*THE TASK:* The following entries should be restated word for word, pictures excluded.

----

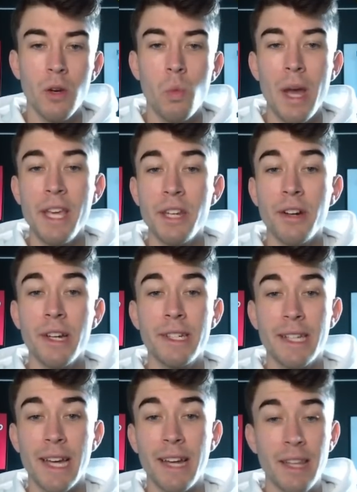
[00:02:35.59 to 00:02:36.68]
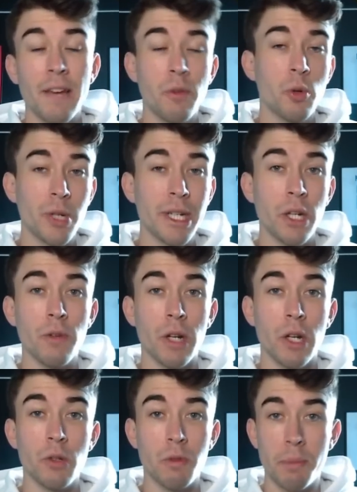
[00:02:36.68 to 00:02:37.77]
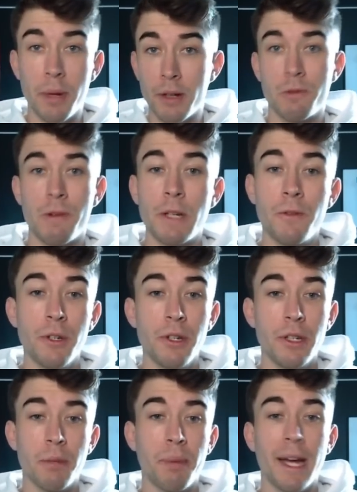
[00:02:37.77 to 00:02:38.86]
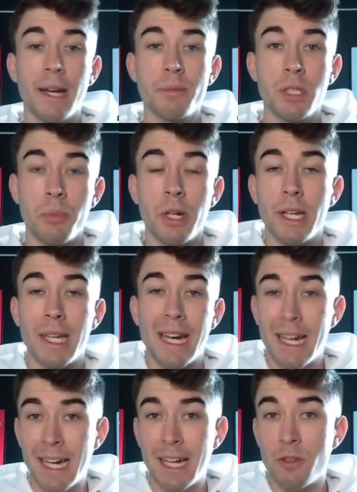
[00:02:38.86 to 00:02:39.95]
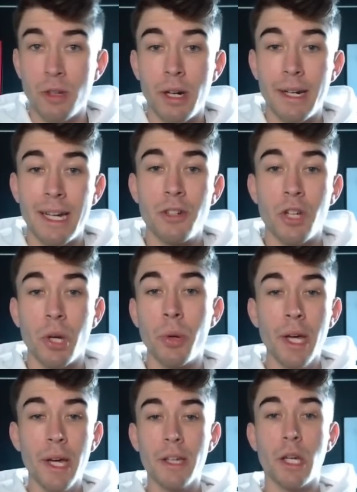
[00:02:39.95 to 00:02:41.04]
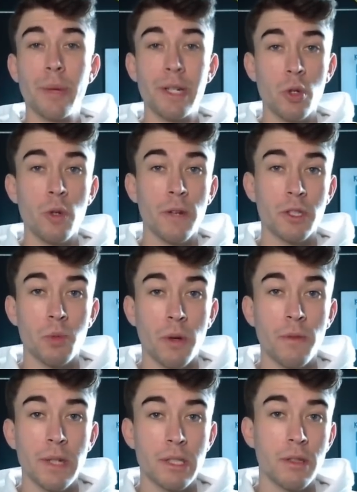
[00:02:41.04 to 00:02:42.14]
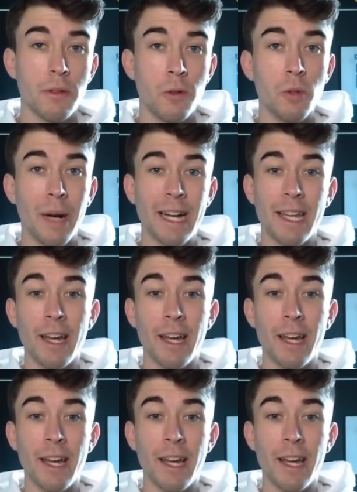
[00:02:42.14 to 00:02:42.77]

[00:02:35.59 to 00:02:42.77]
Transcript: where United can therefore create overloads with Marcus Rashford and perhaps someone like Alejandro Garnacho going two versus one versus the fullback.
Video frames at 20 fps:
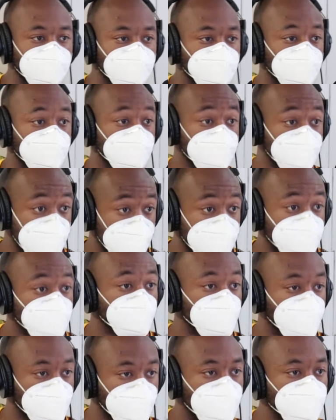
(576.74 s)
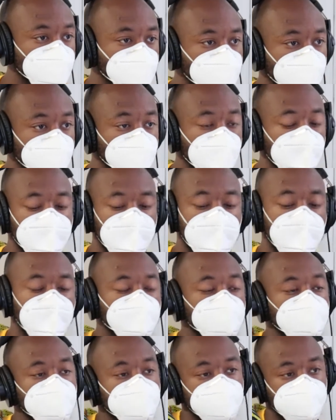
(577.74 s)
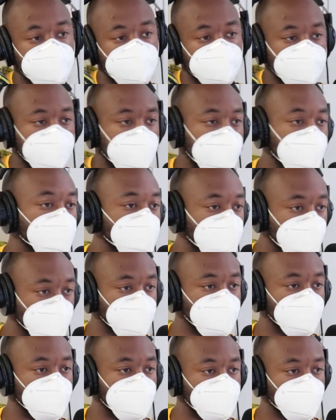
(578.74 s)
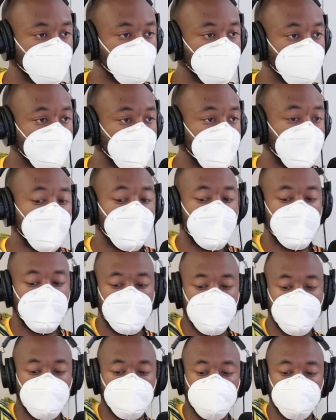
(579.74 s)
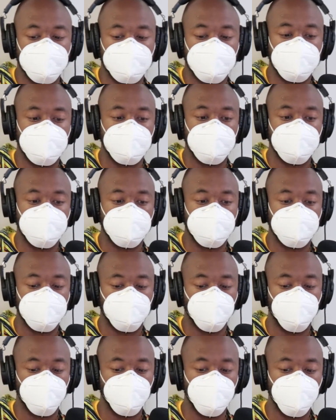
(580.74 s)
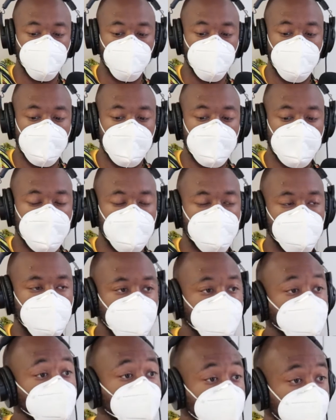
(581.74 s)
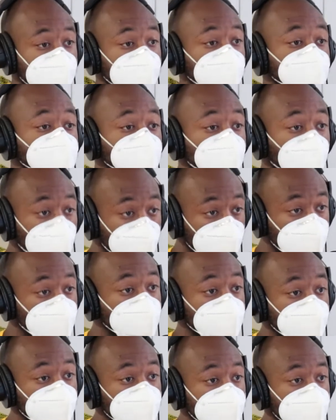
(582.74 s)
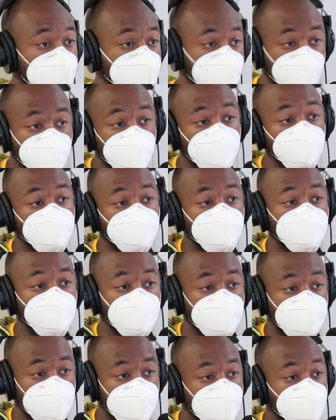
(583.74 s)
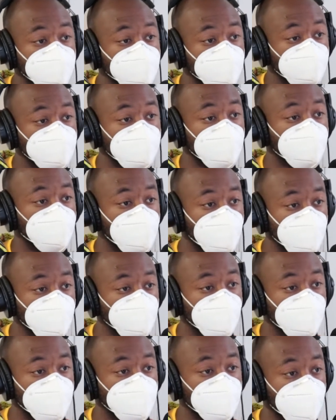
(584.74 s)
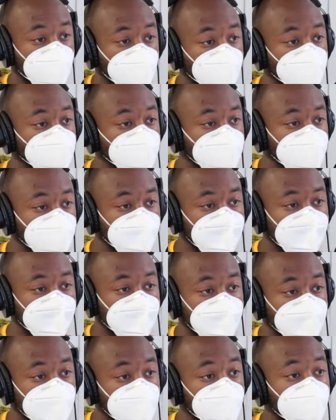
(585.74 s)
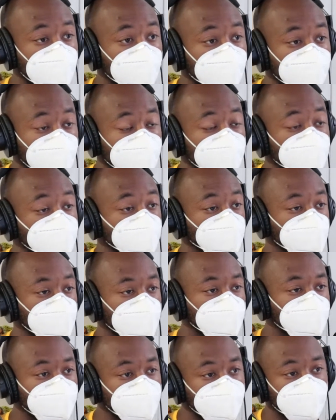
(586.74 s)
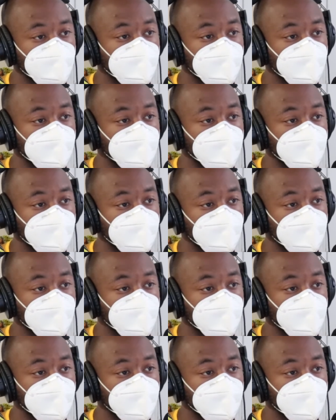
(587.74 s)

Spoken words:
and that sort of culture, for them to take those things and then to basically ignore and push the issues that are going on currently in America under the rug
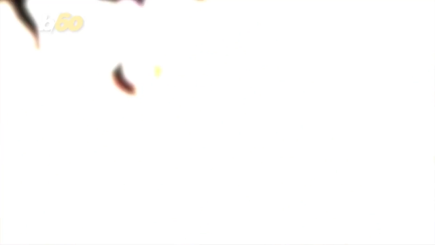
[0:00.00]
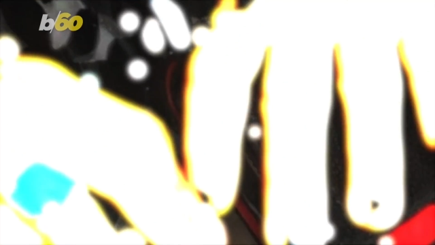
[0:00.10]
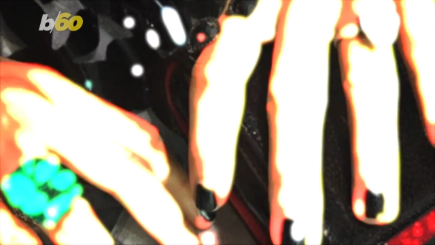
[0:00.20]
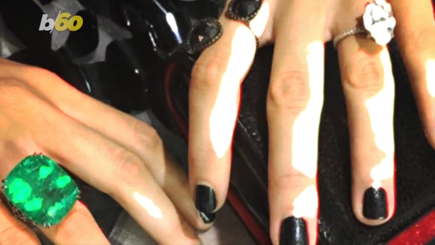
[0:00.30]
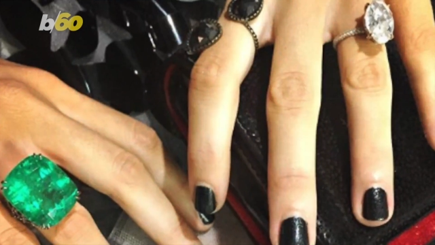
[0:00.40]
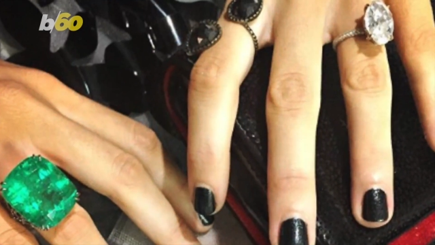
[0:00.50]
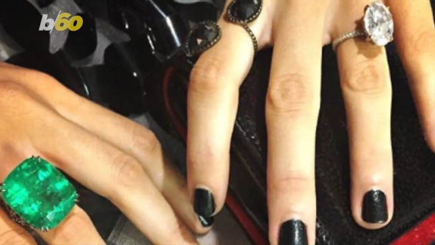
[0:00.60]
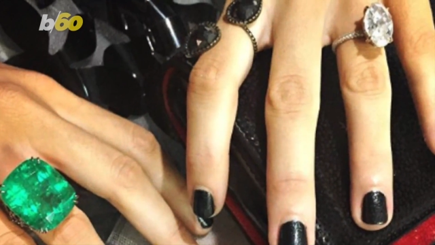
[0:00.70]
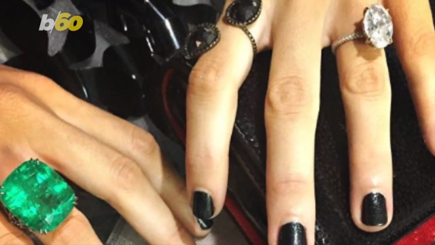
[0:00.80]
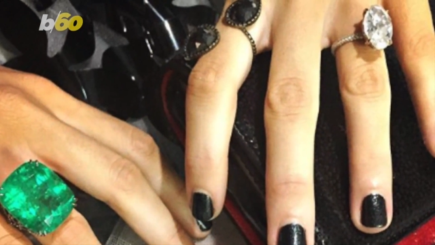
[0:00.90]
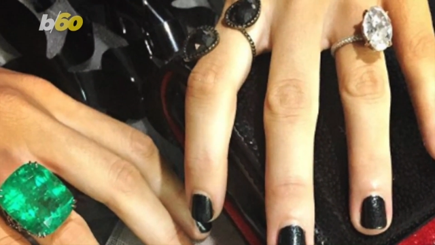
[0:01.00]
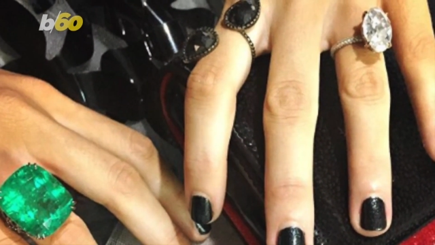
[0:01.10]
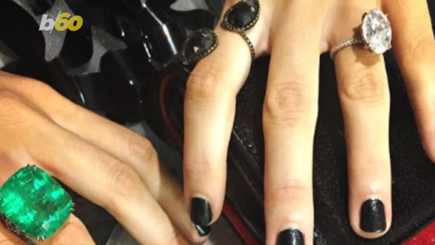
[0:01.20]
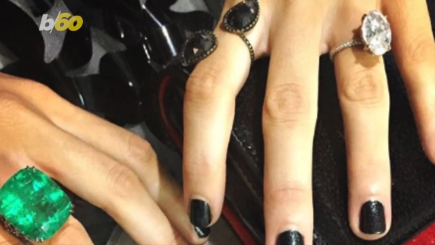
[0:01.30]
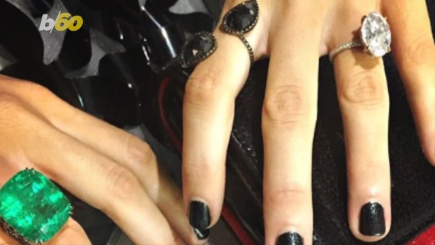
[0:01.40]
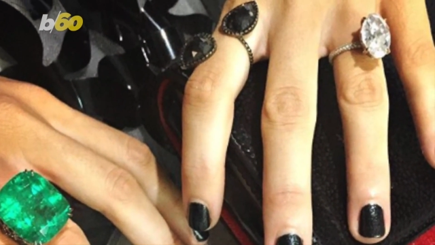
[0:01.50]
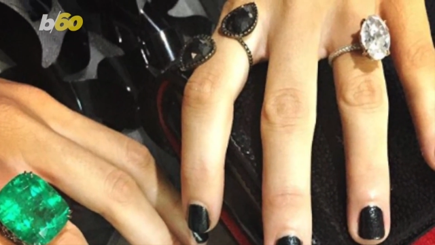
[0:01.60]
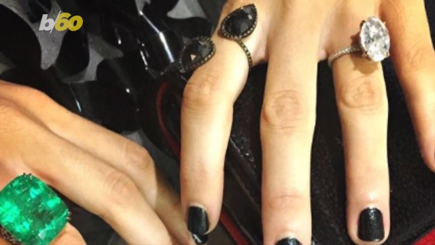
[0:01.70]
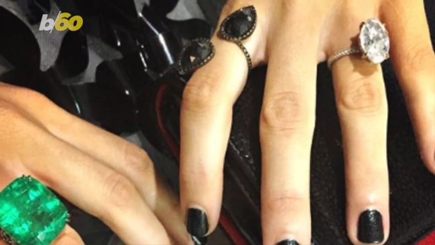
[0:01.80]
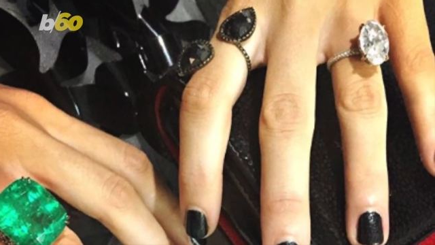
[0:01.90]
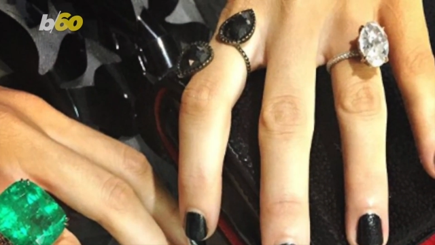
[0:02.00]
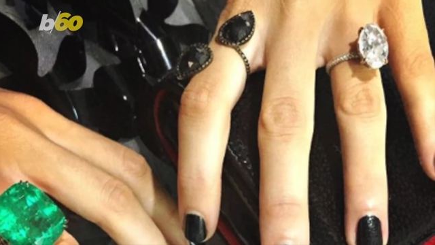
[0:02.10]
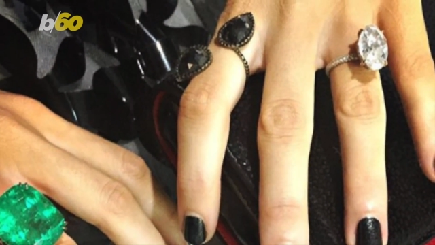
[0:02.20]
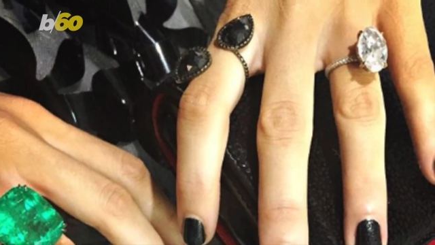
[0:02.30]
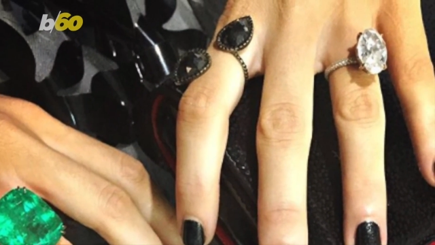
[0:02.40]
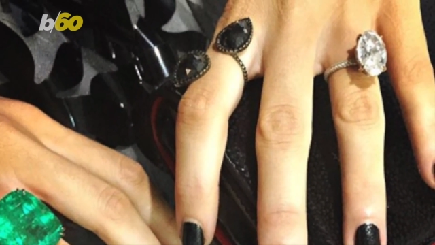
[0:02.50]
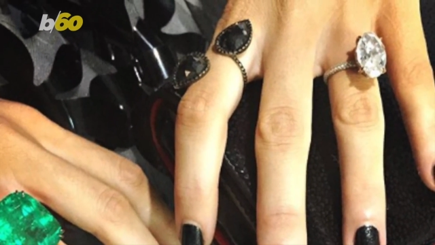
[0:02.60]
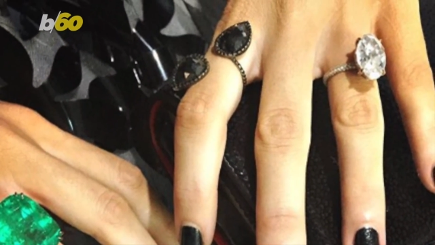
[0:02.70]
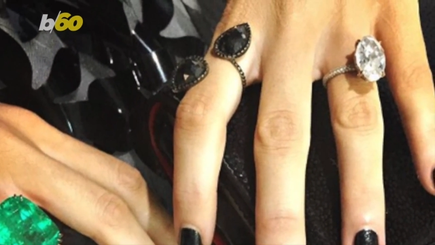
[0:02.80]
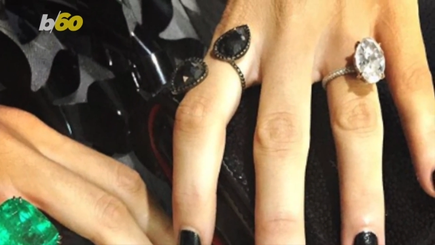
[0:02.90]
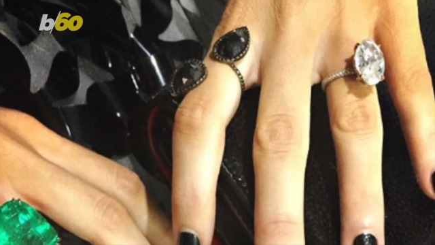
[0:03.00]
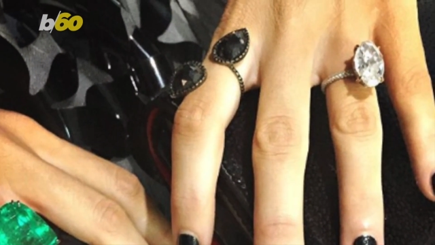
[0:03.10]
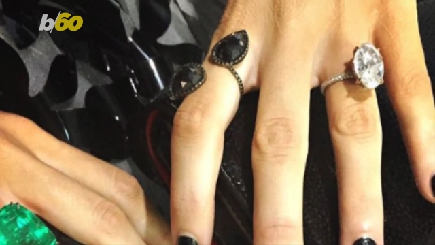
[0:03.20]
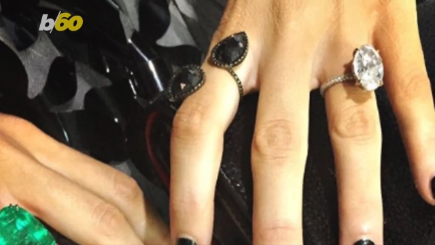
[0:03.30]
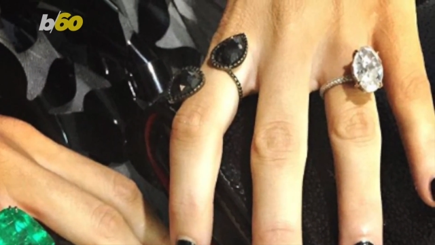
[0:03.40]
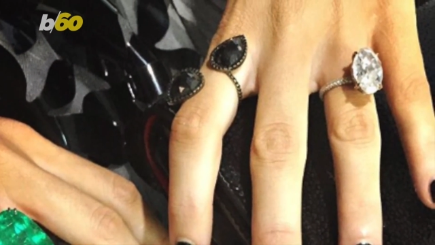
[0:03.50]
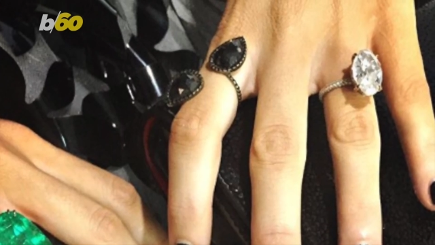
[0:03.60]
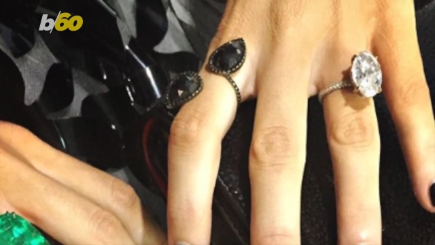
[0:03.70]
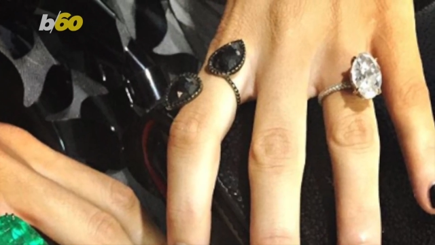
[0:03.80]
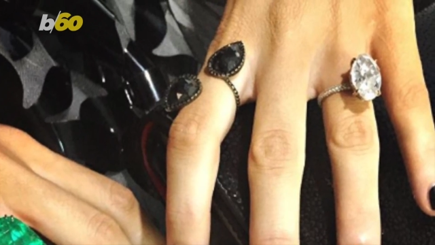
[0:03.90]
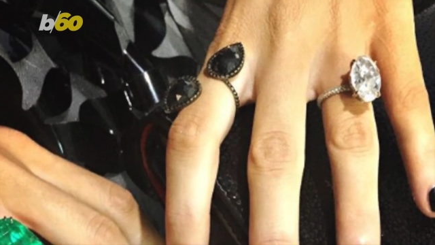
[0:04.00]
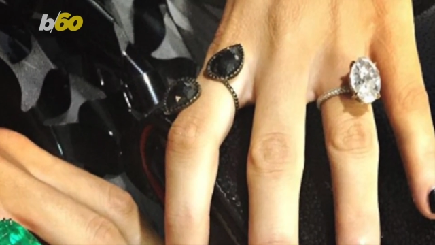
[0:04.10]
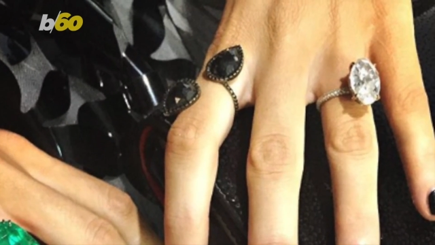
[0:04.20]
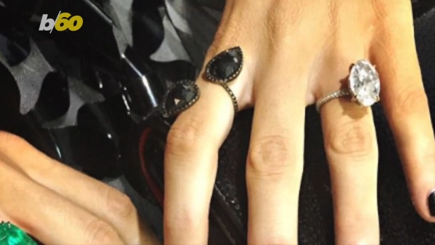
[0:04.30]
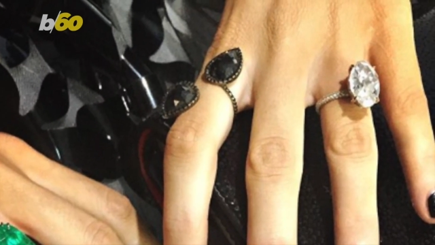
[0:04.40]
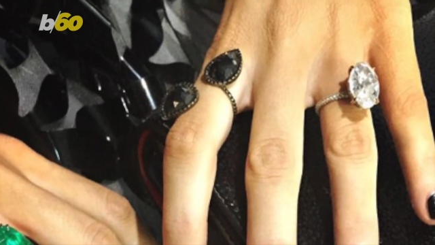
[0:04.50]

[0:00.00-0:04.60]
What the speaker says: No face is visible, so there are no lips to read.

----

*YOUR RESPONSE:*
[00:02:35.59 to 00:02:36.68]
[00:02:36.68 to 00:02:37.77]
[00:02:37.77 to 00:02:38.86]
[00:02:38.86 to 00:02:39.95]
[00:02:39.95 to 00:02:41.04]
[00:02:41.04 to 00:02:42.14]
[00:02:42.14 to 00:02:42.77]

[00:02:35.59 to 00:02:42.77]
Transcript: where United can therefore create overloads with Marcus Rashford and perhaps someone like Alejandro Garnacho going two versus one versus the fullback.
Video frames at 20 fps:
(576.74 s)
(577.74 s)
(578.74 s)
(579.74 s)
(580.74 s)
(581.74 s)
(582.74 s)
(583.74 s)
(584.74 s)
(585.74 s)
(586.74 s)
(587.74 s)

Spoken words:
and that sort of culture, for them to take those things and then to basically ignore and push the issues that are going on currently in America under the rug
[0:00.00]
[0:00.10]
[0:00.20]
[0:00.30]
[0:00.40]
[0:00.50]
[0:00.60]
[0:00.70]
[0:00.80]
[0:00.90]
[0:01.00]
[0:01.10]
[0:01.20]
[0:01.30]
[0:01.40]
[0:01.50]
[0:01.60]
[0:01.70]
[0:01.80]
[0:01.90]
[0:02.00]
[0:02.10]
[0:02.20]
[0:02.30]
[0:02.40]
[0:02.50]
[0:02.60]
[0:02.70]
[0:02.80]
[0:02.90]
[0:03.00]
[0:03.10]
[0:03.20]
[0:03.30]
[0:03.40]
[0:03.50]
[0:03.60]
[0:03.70]
[0:03.80]
[0:03.90]
[0:04.00]
[0:04.10]
[0:04.20]
[0:04.30]
[0:04.40]
[0:04.50]

[0:00.00-0:04.60]
What the speaker says: No face is visible, so there are no lips to read.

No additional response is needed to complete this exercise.